The problem. Line by line, restate the material word for word, omitting any image.

-------------------------

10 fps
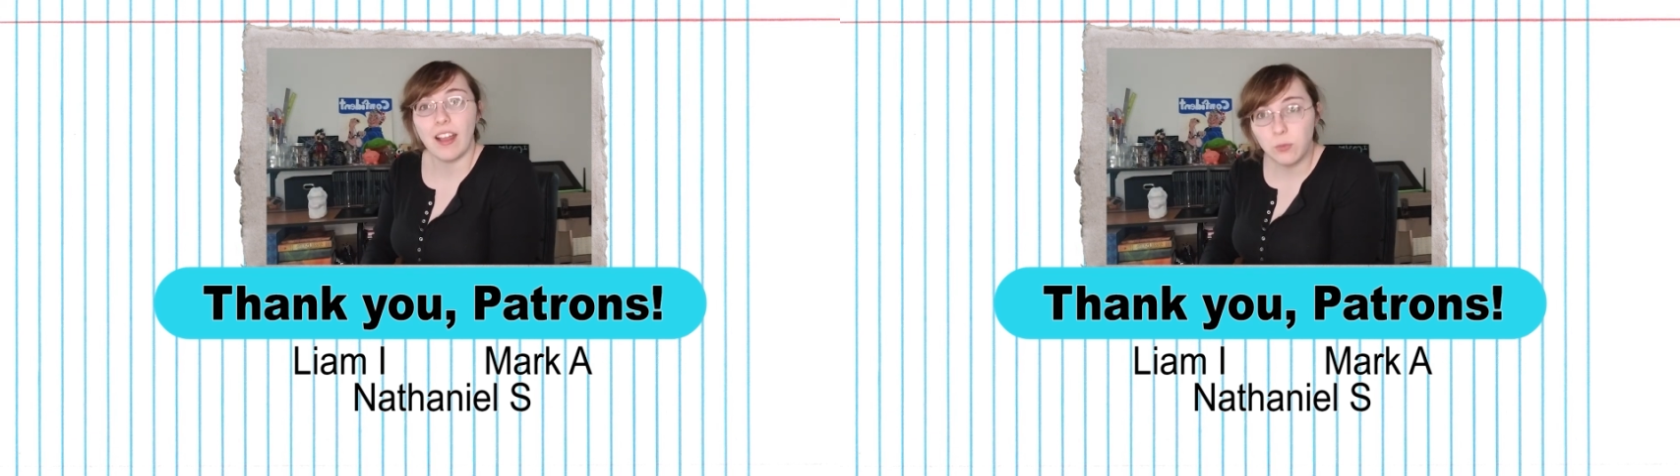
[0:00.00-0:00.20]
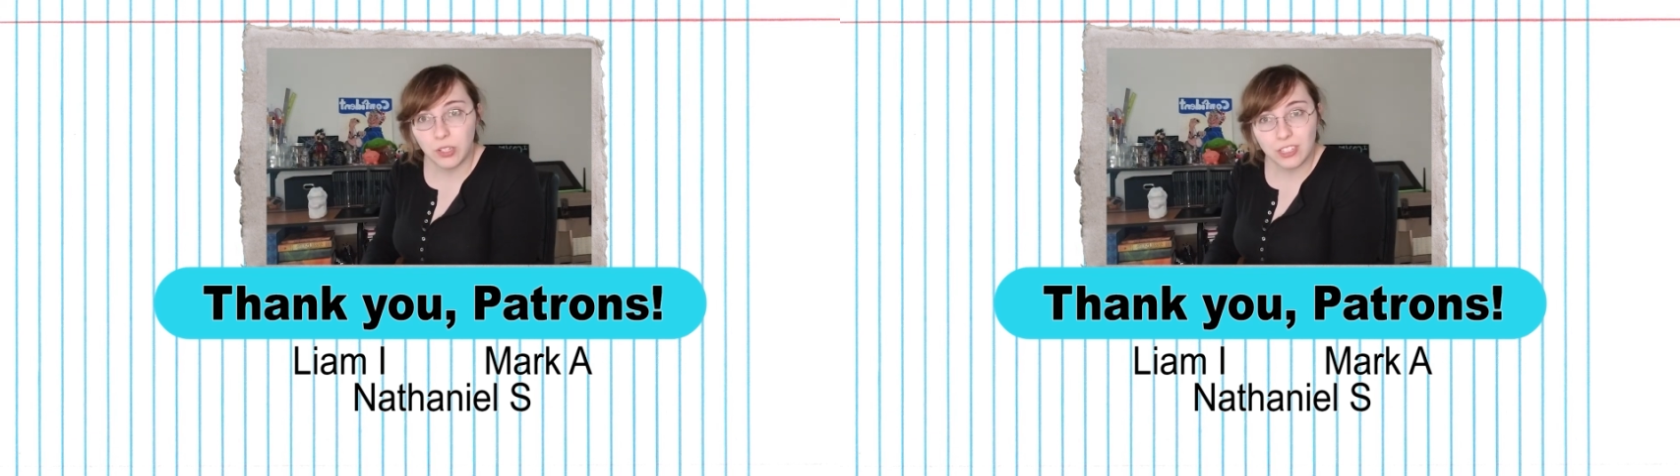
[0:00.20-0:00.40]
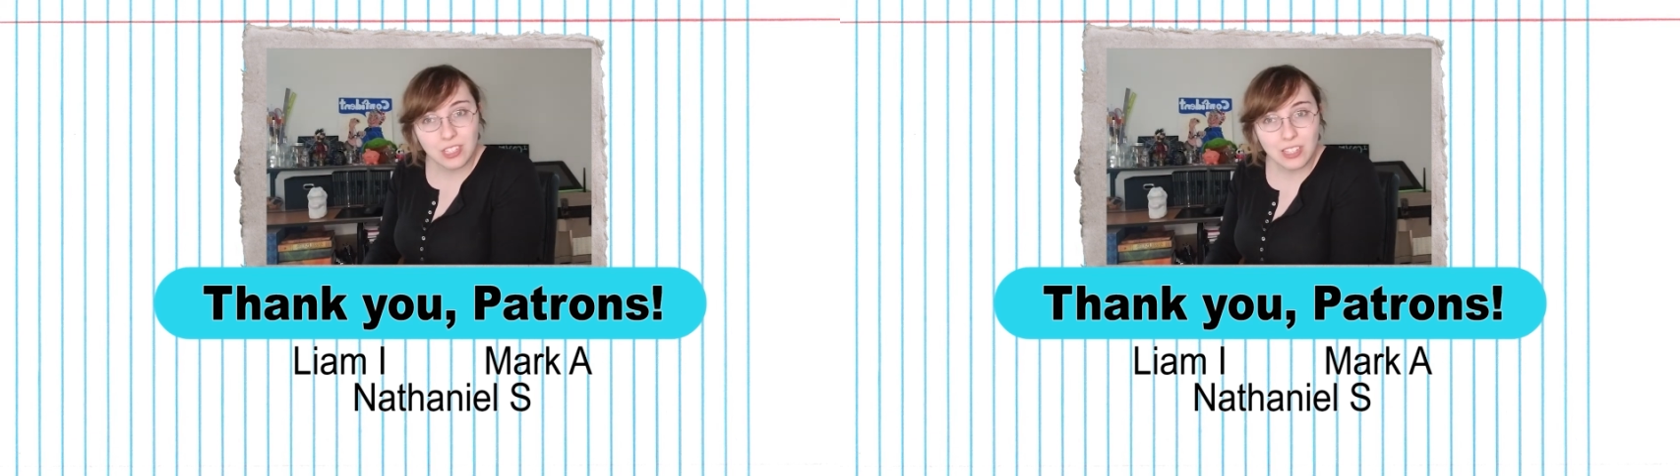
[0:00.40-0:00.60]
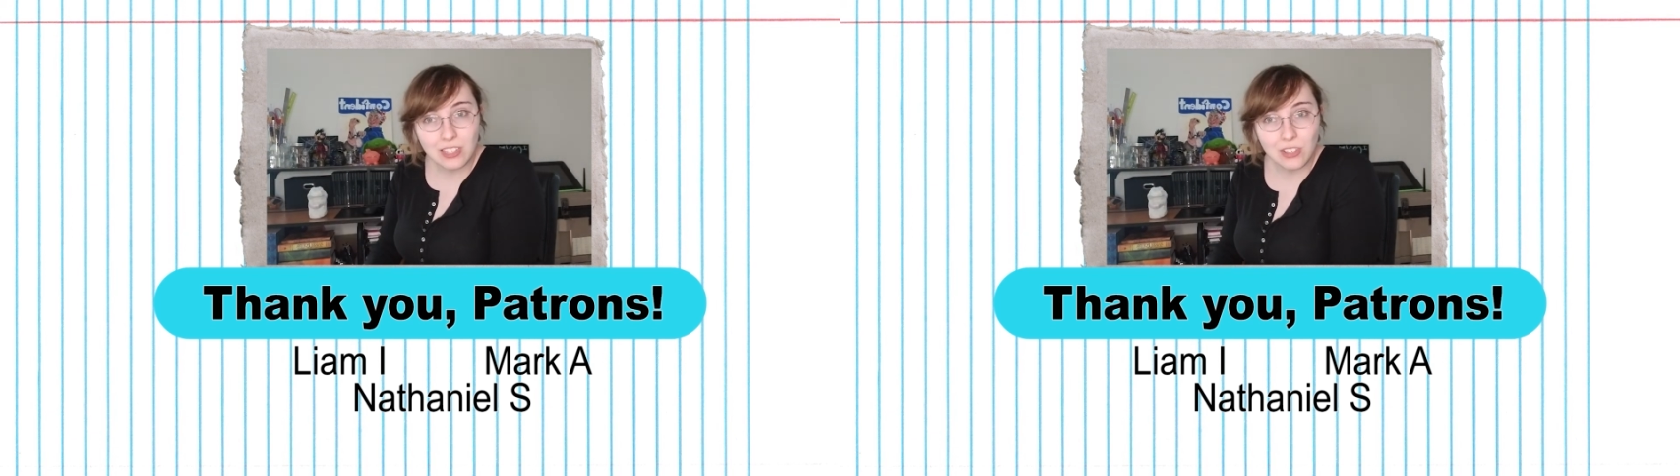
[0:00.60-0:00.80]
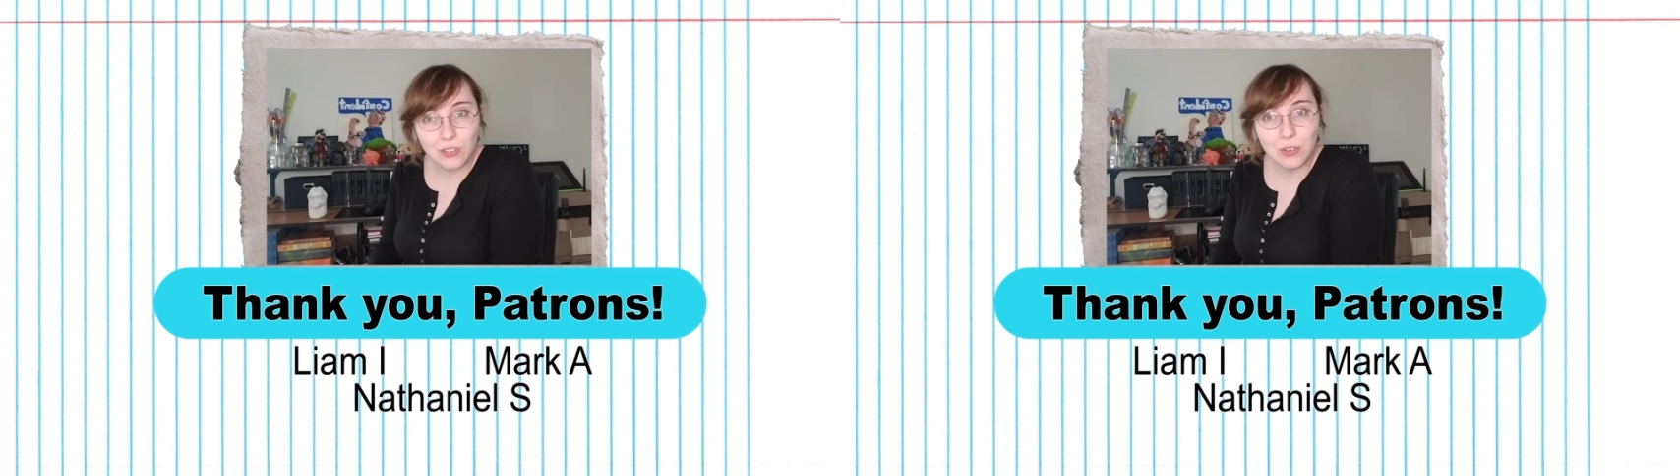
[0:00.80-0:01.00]
I will see
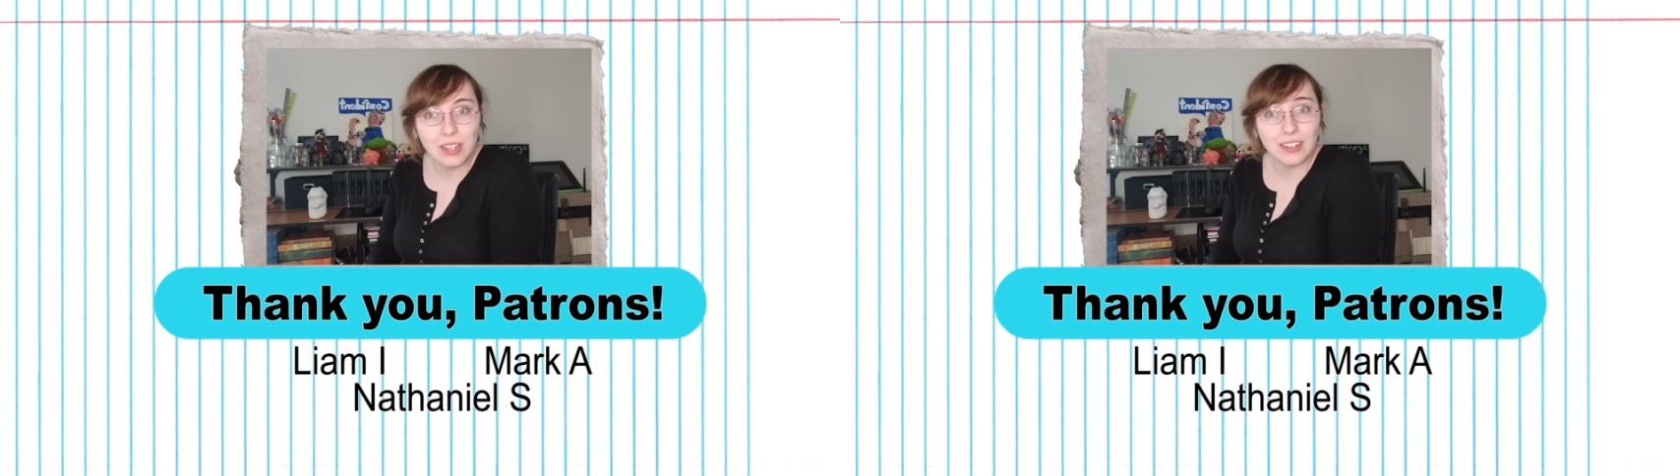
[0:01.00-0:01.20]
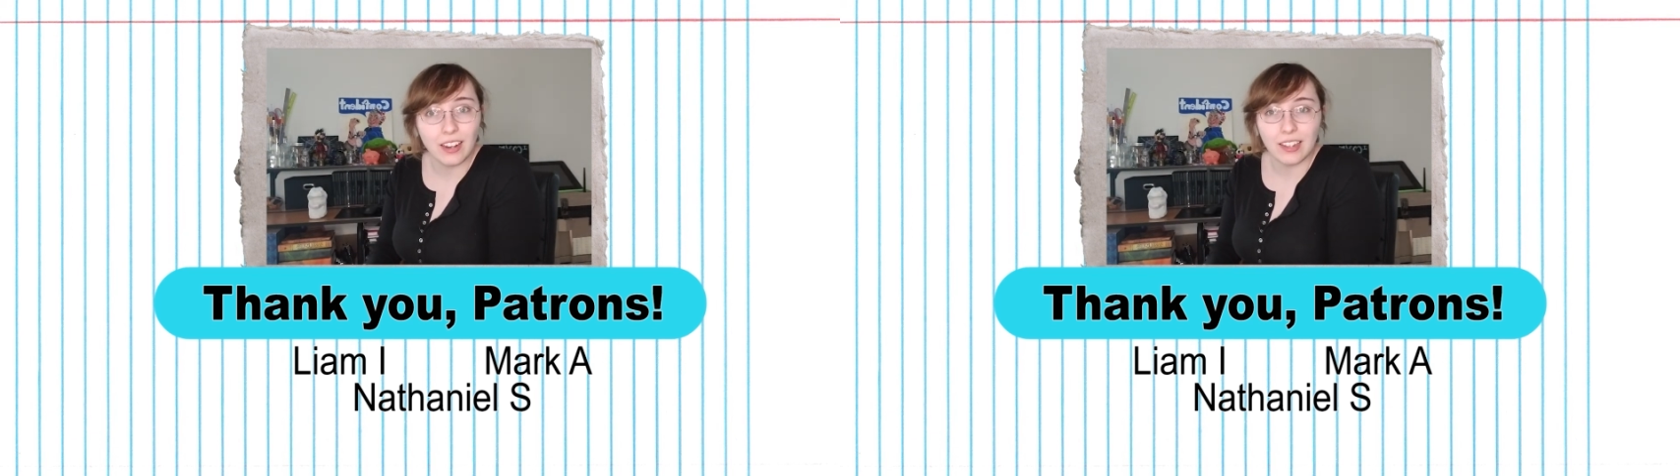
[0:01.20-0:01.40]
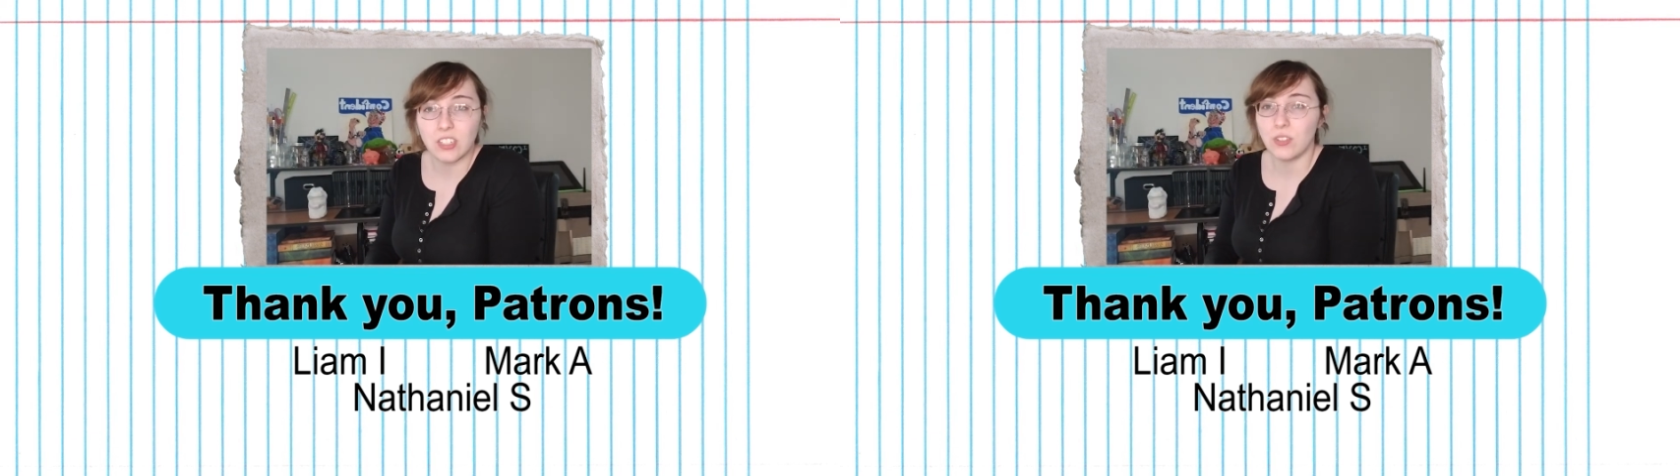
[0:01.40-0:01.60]
you next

-------------------------

Solution to this exercise.
10 fps
[0:00.00-0:00.20]
[0:00.20-0:00.40]
[0:00.40-0:00.60]
[0:00.60-0:00.80]
[0:00.80-0:01.00]
I will see
[0:01.00-0:01.20]
[0:01.20-0:01.40]
[0:01.40-0:01.60]
you next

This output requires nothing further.